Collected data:
========
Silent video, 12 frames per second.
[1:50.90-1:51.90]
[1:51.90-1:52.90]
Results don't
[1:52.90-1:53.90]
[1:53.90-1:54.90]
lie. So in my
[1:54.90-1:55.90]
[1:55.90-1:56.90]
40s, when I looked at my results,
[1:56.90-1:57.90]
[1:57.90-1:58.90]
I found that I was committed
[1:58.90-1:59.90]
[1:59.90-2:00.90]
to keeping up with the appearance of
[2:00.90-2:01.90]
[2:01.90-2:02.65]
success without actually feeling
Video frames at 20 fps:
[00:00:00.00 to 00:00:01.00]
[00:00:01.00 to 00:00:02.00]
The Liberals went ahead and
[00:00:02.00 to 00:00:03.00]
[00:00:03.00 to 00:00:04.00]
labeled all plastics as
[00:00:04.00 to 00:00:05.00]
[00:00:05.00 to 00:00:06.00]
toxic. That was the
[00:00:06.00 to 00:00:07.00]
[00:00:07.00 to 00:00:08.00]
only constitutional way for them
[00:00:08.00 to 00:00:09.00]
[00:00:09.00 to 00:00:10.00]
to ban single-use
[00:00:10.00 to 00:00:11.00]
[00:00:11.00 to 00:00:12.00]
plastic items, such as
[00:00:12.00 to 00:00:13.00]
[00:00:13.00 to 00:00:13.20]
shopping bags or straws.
========
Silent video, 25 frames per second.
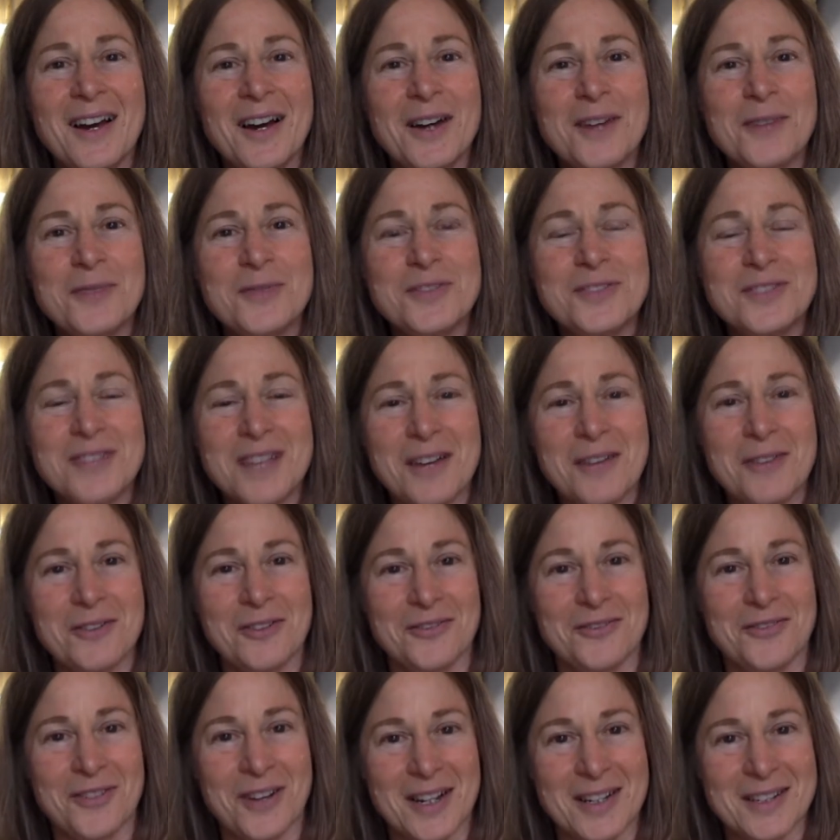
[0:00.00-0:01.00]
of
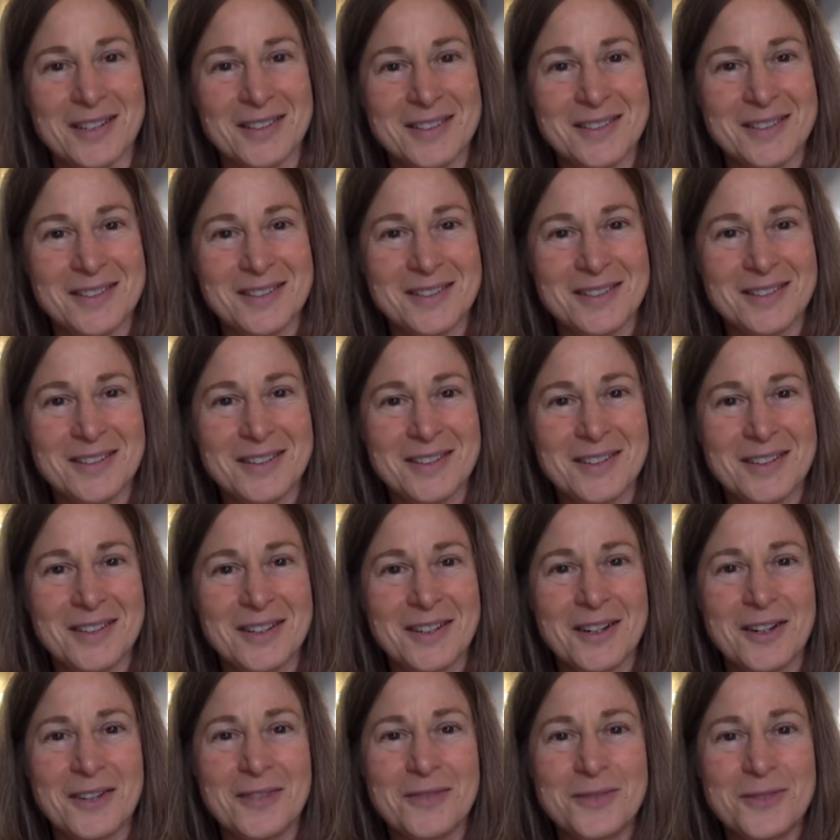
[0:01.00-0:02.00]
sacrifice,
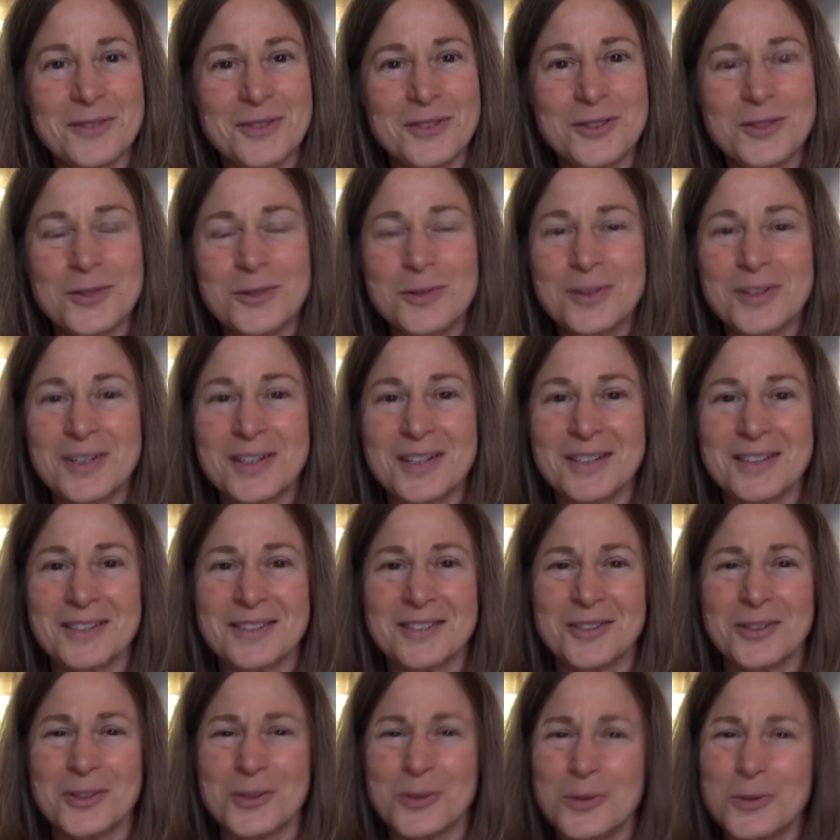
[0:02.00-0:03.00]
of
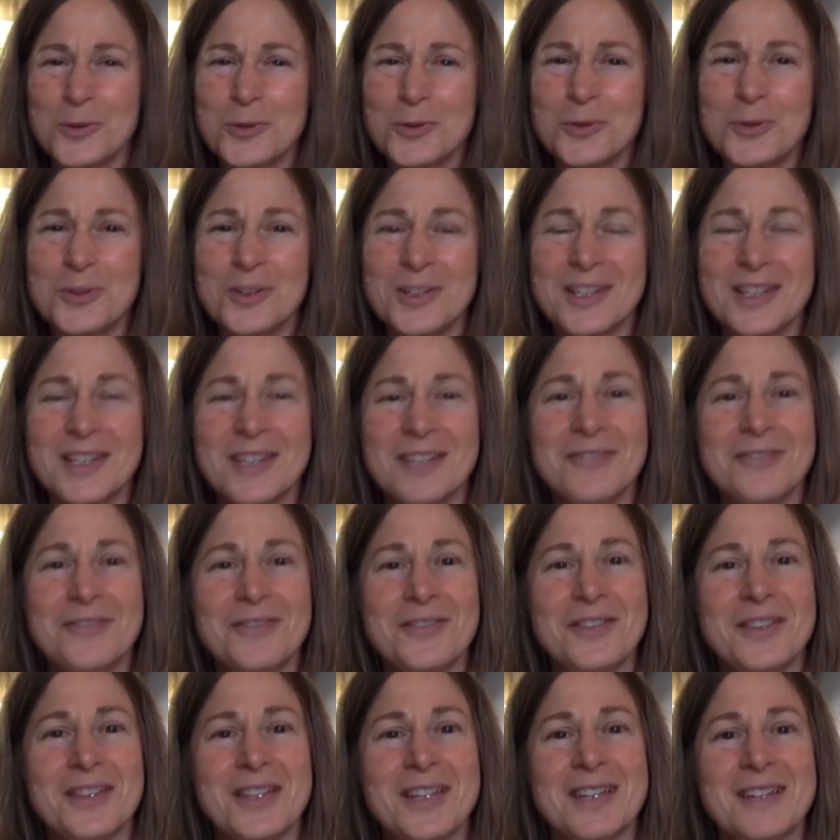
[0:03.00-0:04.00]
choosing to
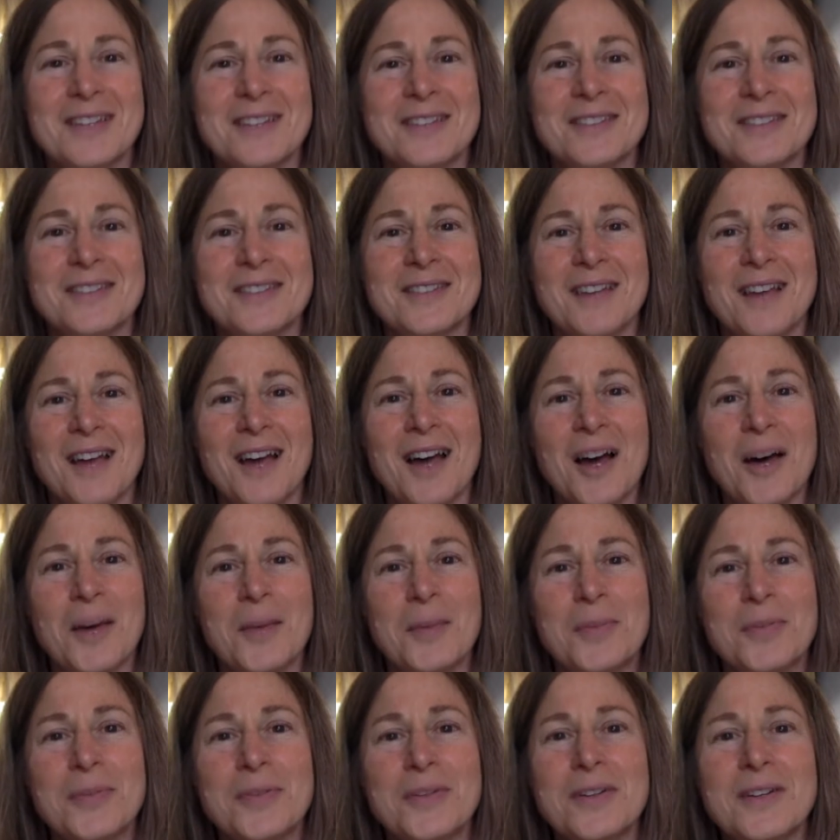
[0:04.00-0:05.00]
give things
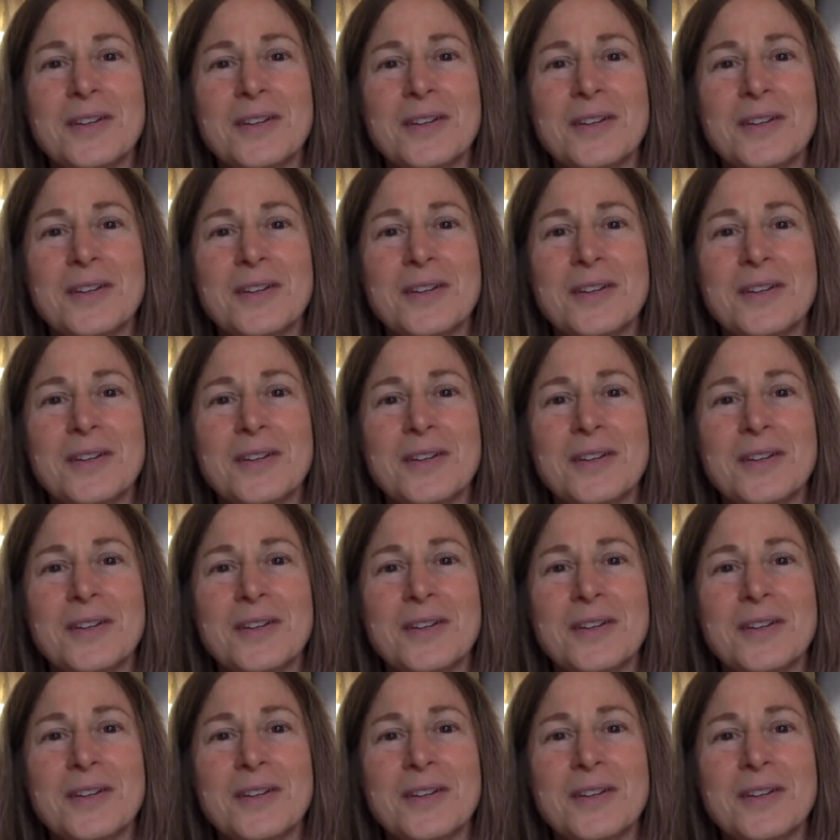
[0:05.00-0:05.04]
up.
========
◆ What you will do
Using the entries above, return exactly the lines from the line with "Silent video, 12 frames per second." to the line with "[1:58.90-1:59.90]", counting both of those lines.

◆ Task response
Silent video, 12 frames per second.
[1:50.90-1:51.90]
[1:51.90-1:52.90]
Results don't
[1:52.90-1:53.90]
[1:53.90-1:54.90]
lie. So in my
[1:54.90-1:55.90]
[1:55.90-1:56.90]
40s, when I looked at my results,
[1:56.90-1:57.90]
[1:57.90-1:58.90]
I found that I was committed
[1:58.90-1:59.90]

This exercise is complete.